─── Data for review ───
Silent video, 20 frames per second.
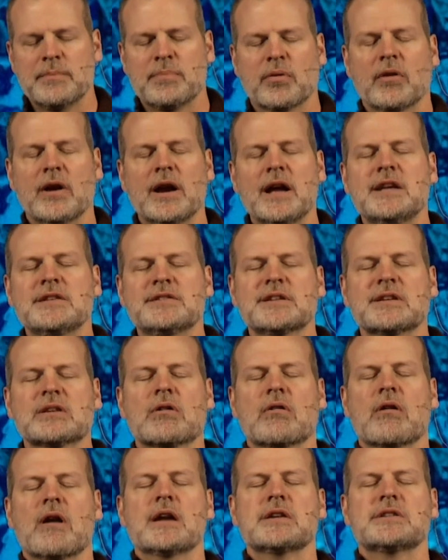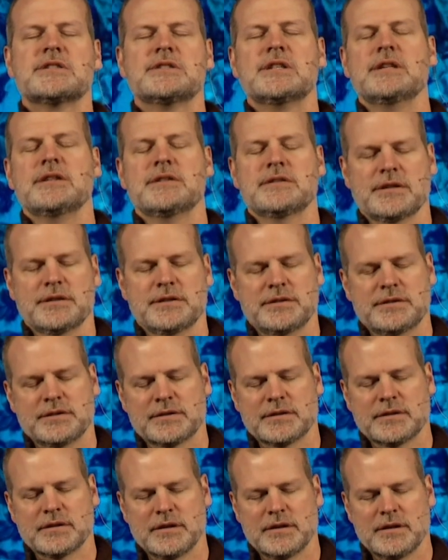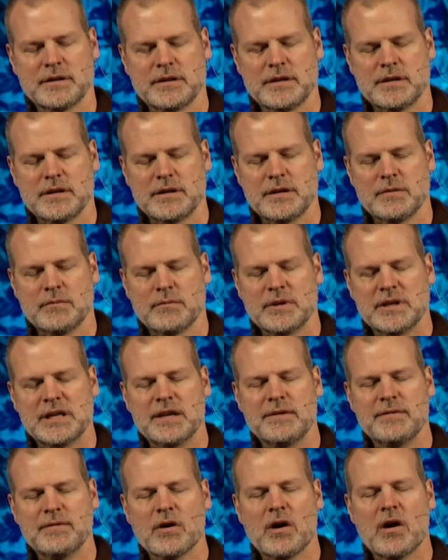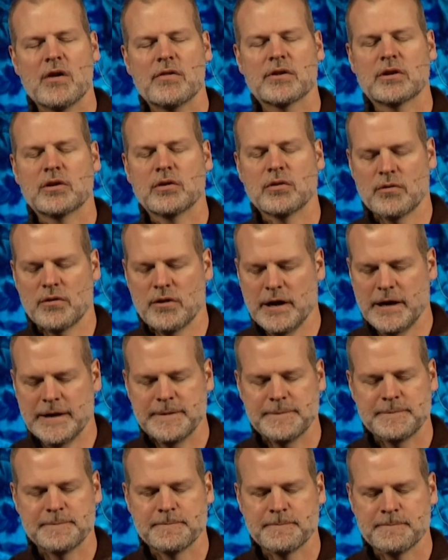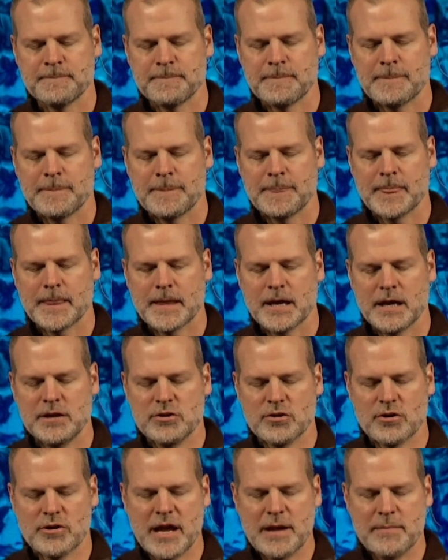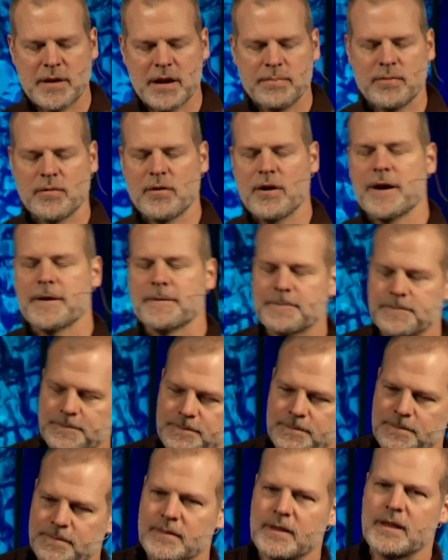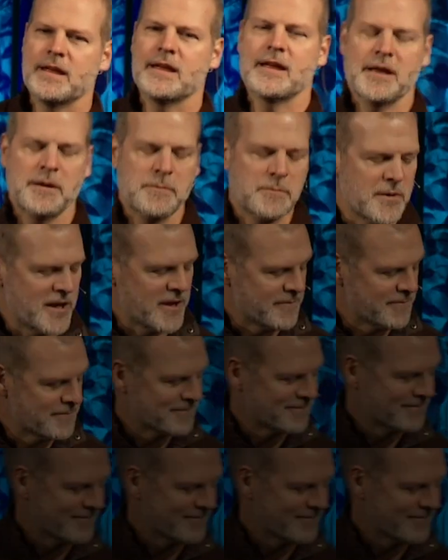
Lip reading: be praise in Christ Jesus. We give you all the glory. In your name I pray. Amen.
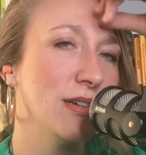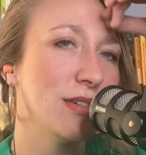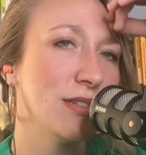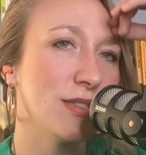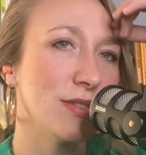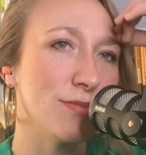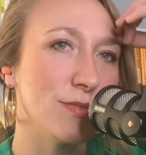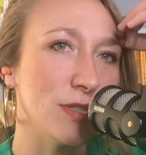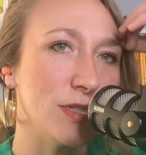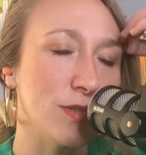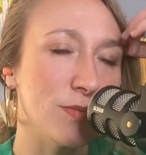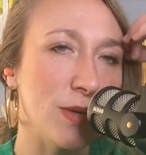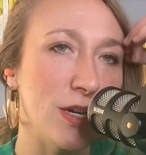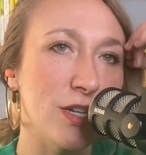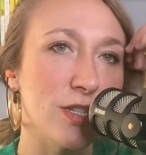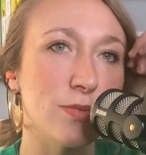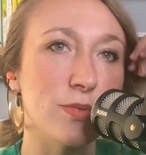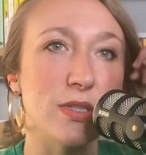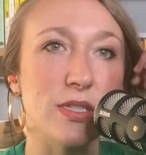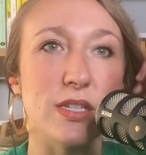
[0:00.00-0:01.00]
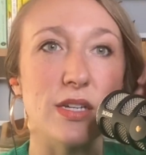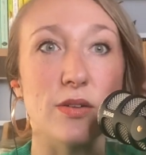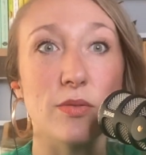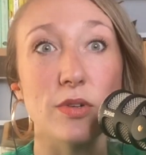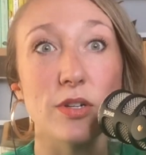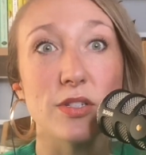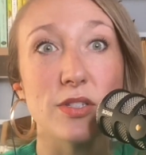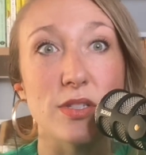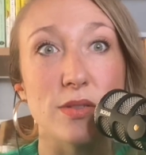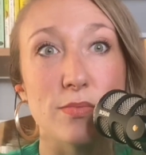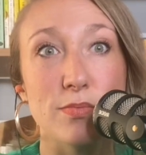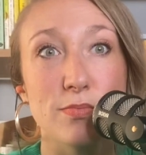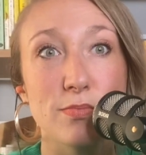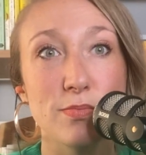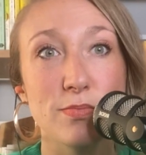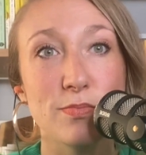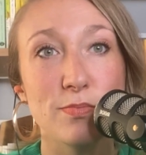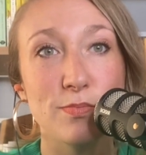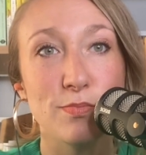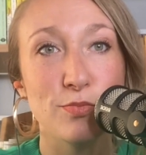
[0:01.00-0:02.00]
Sometimes my husband's like, where's the
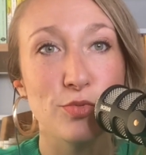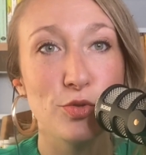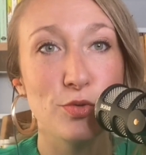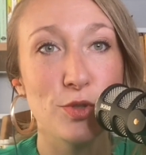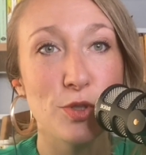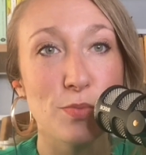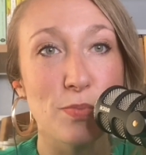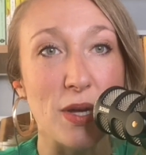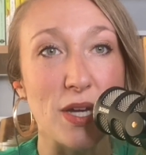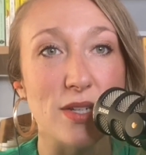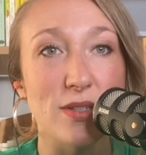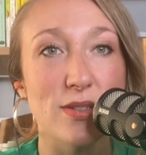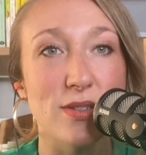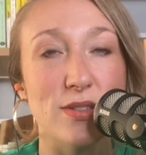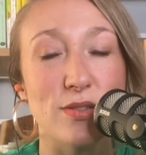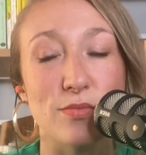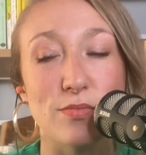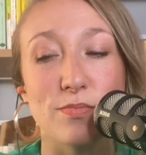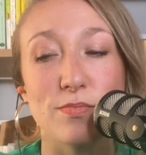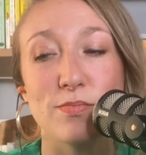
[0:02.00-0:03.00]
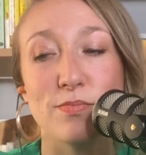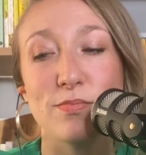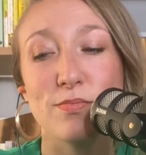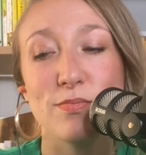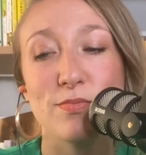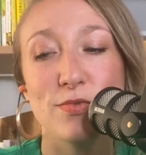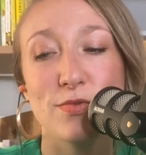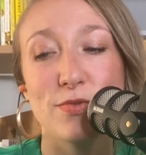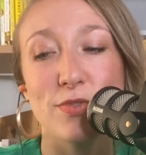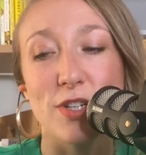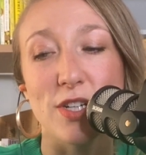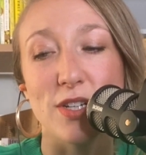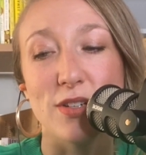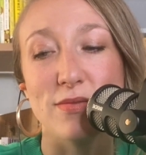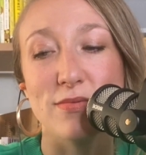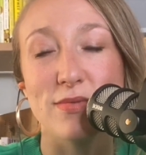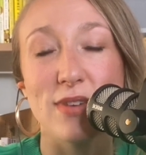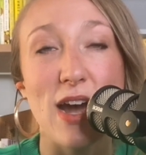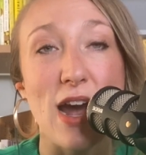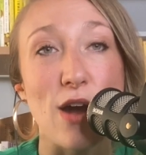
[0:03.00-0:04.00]
space in the
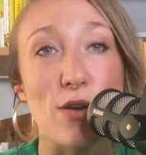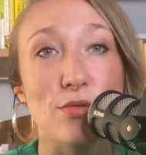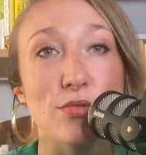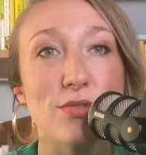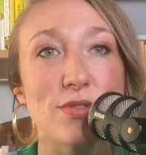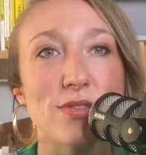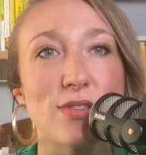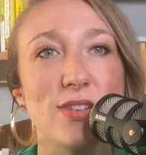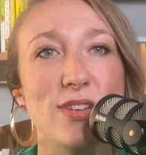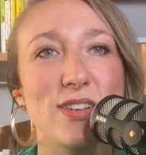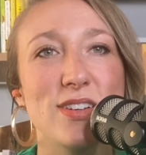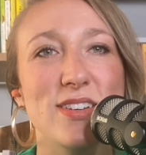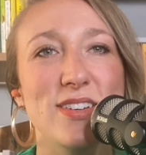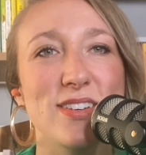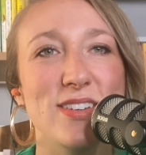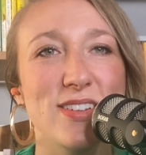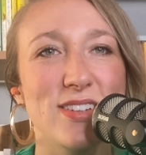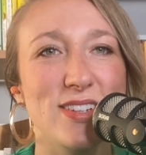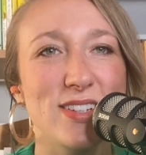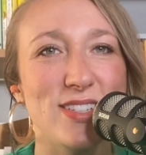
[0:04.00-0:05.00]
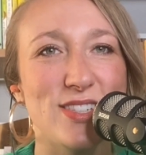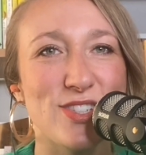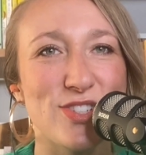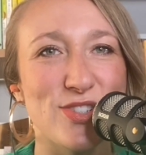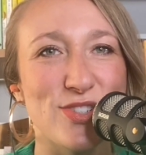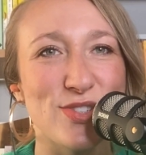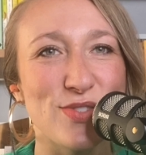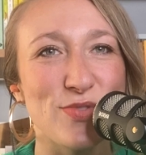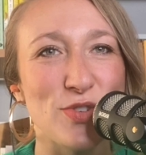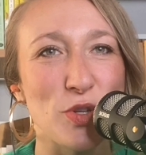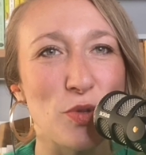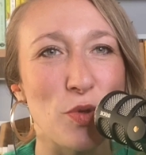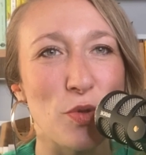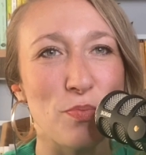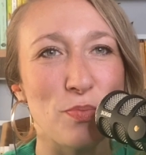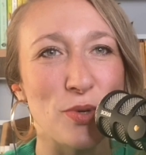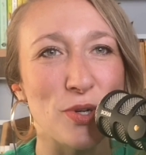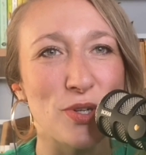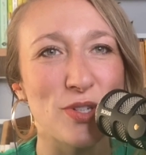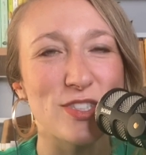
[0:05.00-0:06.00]
freaking house? It's just filled
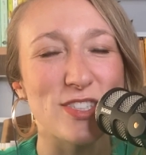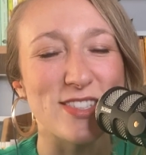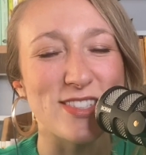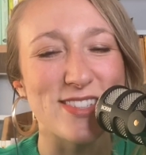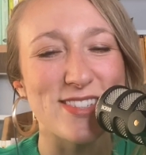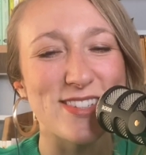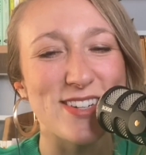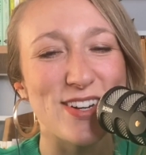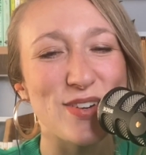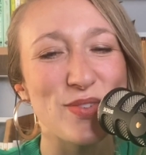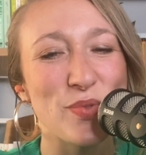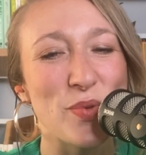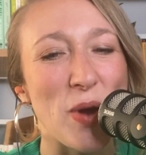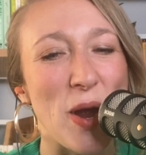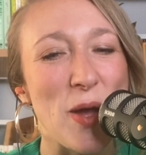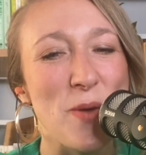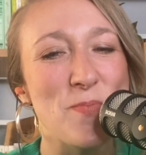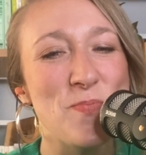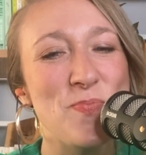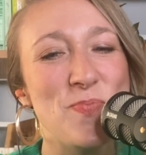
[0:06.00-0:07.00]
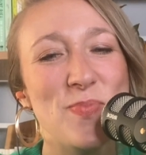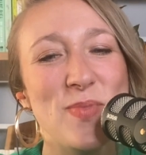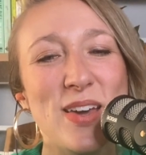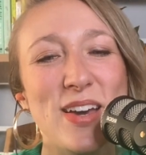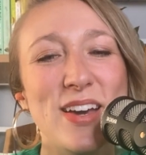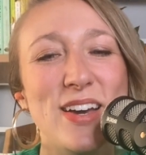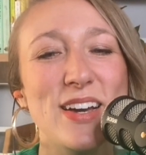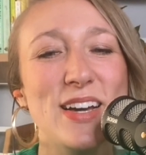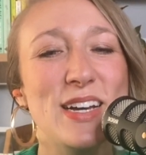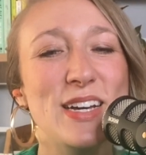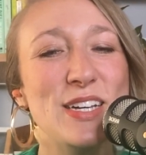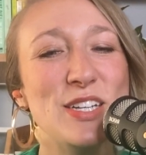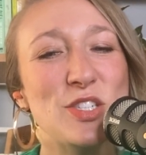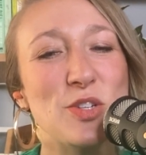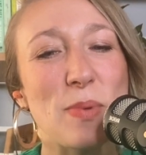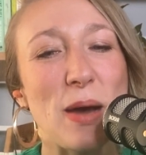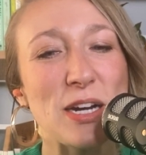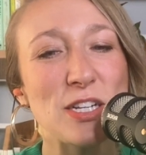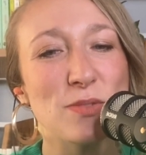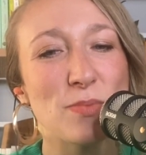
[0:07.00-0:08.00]
with books and stuff, right? So
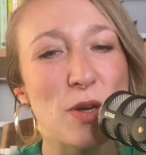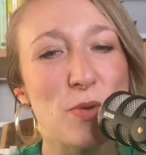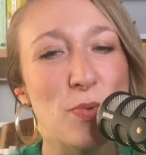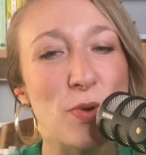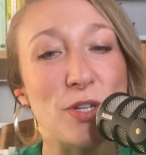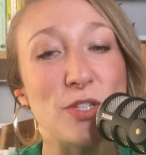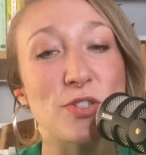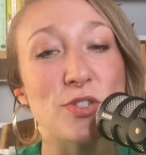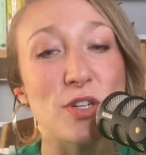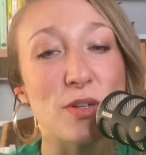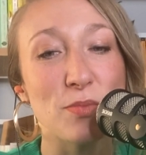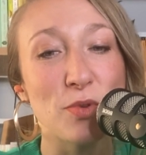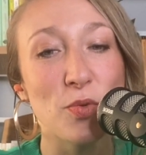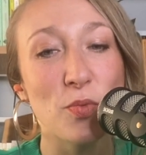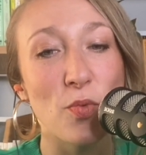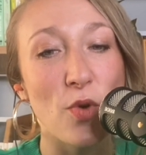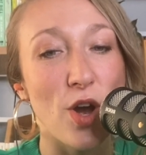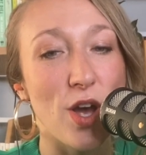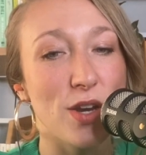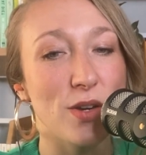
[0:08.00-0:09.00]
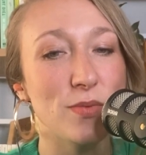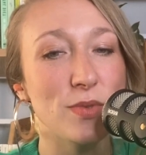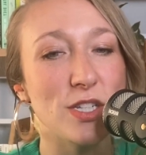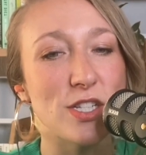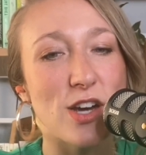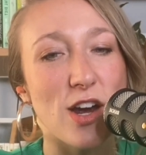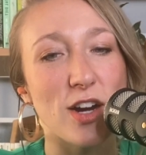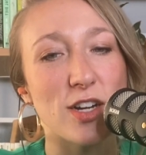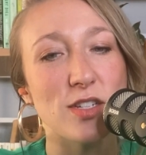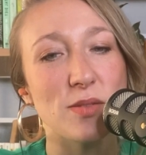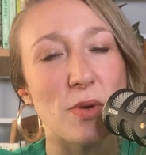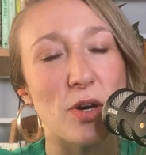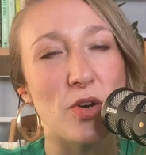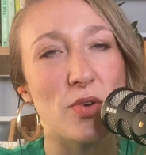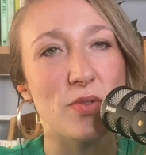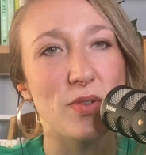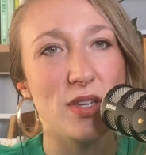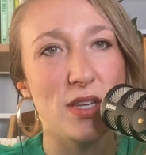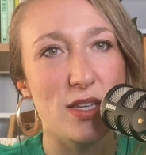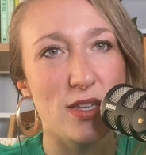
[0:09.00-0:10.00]
back to my point. So number one, we talked
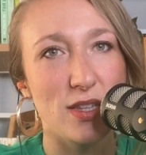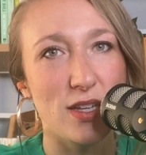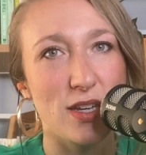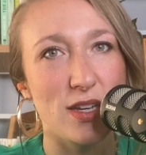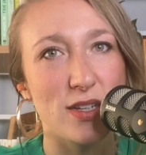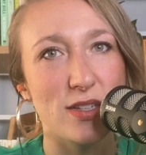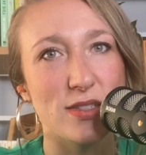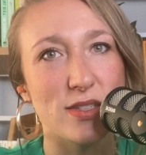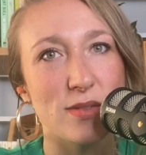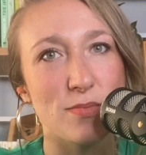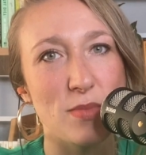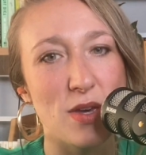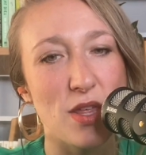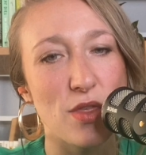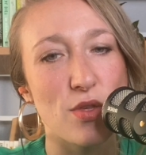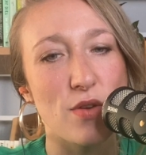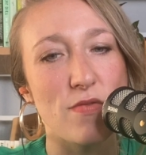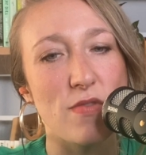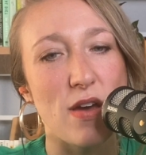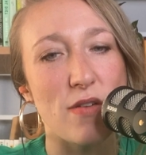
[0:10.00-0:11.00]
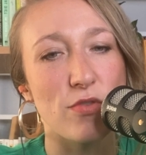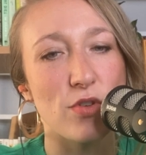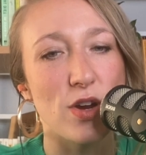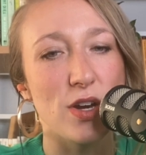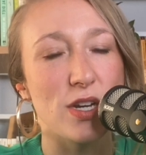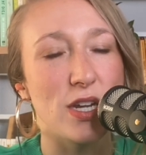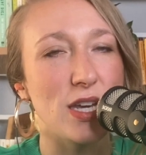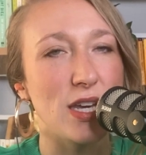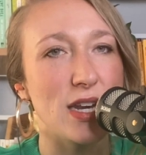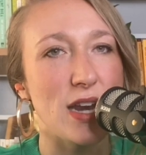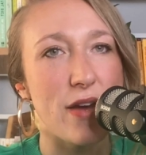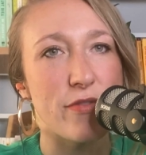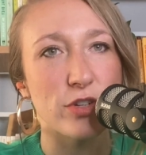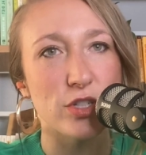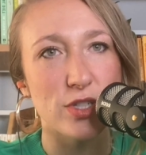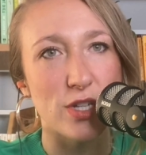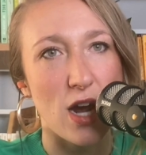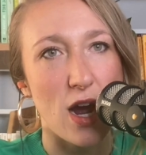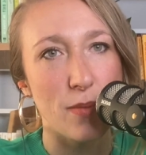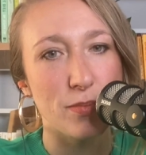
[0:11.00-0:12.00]
about healing is a myth of never ending and never
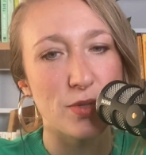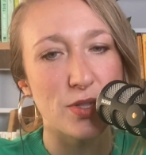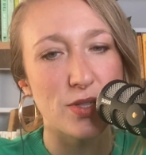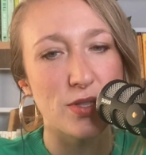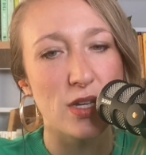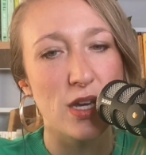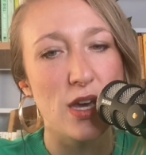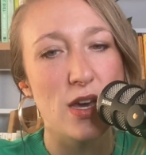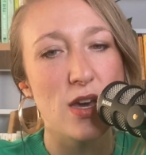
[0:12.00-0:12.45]
stops,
───
Your task is to reproduce exactly the lines running from the line that contains "[0:04.00-0:05.00]" to the end of the records, pictures excluded.

> Response to this exercise:
[0:04.00-0:05.00]
[0:05.00-0:06.00]
freaking house? It's just filled
[0:06.00-0:07.00]
[0:07.00-0:08.00]
with books and stuff, right? So
[0:08.00-0:09.00]
[0:09.00-0:10.00]
back to my point. So number one, we talked
[0:10.00-0:11.00]
[0:11.00-0:12.00]
about healing is a myth of never ending and never
[0:12.00-0:12.45]
stops,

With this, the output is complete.